Per fare un esempio sconcertante, la traduzione delle orazioni XXXVII e LXIV, ormai pacificamente attribuite a Favorino di Arles, è condotta senza tener minimamente conto dell’edizione di riferimento del Barigazzi (Firenze: Le Monnier, 1966), né dei numerosi contributi (testuali ed esegetici) che hanno visto luce in questi ultimi tempi.2 E così, solo per mantenersi ai margini, nella Corinthiaca continua ad essere riproposta la vecchia ed errata identificazione del re Filippo di § 41 con Filippo II, laddove, invece, si tratta di un aneddoto relativo a Filippo V, figlio di Demetrio II l’Etolico.3 Se, poi, nell’introduzione al discorso 37 si legge, quantomeno, che l’opera è unanimamente attribuita a Favorino (errati, comunque, sono i limiti cronologici proposti: 85-143 d.C.4), nella premessa al De fortuna (Ps.-Dio Chrys., or. 64) del Cerro Calderó si limita unicamente a ricordare che ‘este segundo discurso sobre la Fortuna ha concitado algunos debates sobre su autenticidad’ (p. 31), senza fare mai il nome di Favorino, anzi, a giudicare dai riferimenti nelle note esplicative (p. 34, n. 1), finendo in pratica con l’attribuire il pezzo a Dione.

Non si capisce, infine, perché il traduttore non abbia inserito tra i frammenti dionei anche i resti papiracei conservati nella Pap. 2823 del British Museum, noti al pubblico a far data dal 1930.5

Un grande iato, dunque, è quello che si apre tra i lavori dei due curatori spagnoli.
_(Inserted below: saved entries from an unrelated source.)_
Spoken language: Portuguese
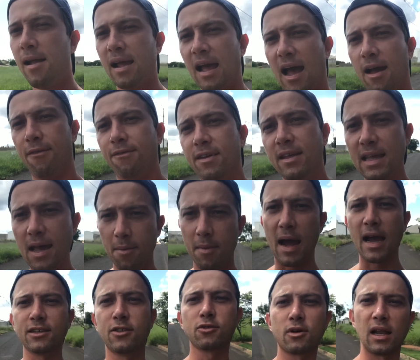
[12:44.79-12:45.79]
A vida é
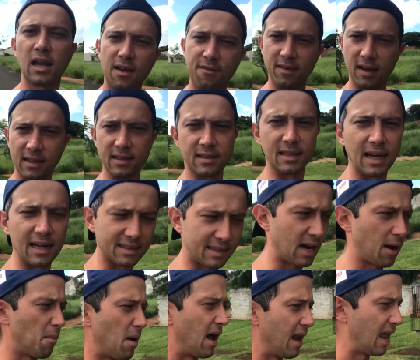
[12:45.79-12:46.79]
mais do que levantar,
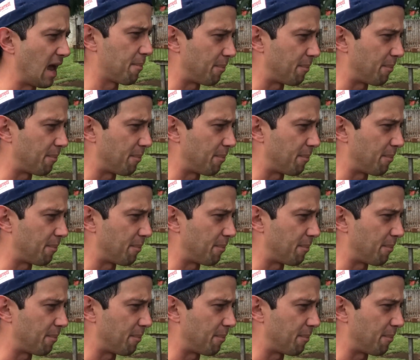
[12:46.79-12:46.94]
trabalhar,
È forse da rimpiangere che l’intera opera non sia stata portata a termine dal solo Morocho Gayo.

Notes

1. Cf. E. Amato (2000), ‘Il futuro di Dione Crisostomo: in margine ad una recente edizione’ in E. Amato, A. Capo e D. Viscido (edd.), Weimar, le Letterature Classiche e l’Europa del 2000, Salerno, 277-307.

2. Un aggiornamento alquanto selettivo si legge in A. Barigazzi (1993), ‘Favorino di Arelate’, ANRW II, 34/1, 580-1. Vedi, ora, E. Amato (1995), Studi su Favorino. Le orazioni pseudo-crisostomiche, Salerno, 107-110; id. (2000), ‘Favorino, Sul ‘proprio’ esilio’, ZPE 133, 43-50.

3. Vedi G. Prestiani Giallombardo (1985), ‘Nota a Favorin. Corinth. 41′, QUCC n.s. 20/2, 19-27.

4. Per una nuova discussione, vedi E. Amato (2000), ‘Cristoph M. Wieland lettore di Luciano e l’identità del filosofo celta οὐκ ἀπαίδευτος τὰ ἡμέτερα di Herc., 4′ in Weimar, le Letterature Classiche e l’Europa del 2000, in part. 87-127.

5. Cf. H.J.M. Milne (1930), ‘Papyri of Dio Chrysostom and Menander’, JEA 16, 187-192; più di recente, M.T. Luzzatto (1992), ‘De servitute et libertate (PBr Libr inv. 2823)’ in Corpus dei Papiri Filosofici greci e latini, I/1, Firenze, 44-45.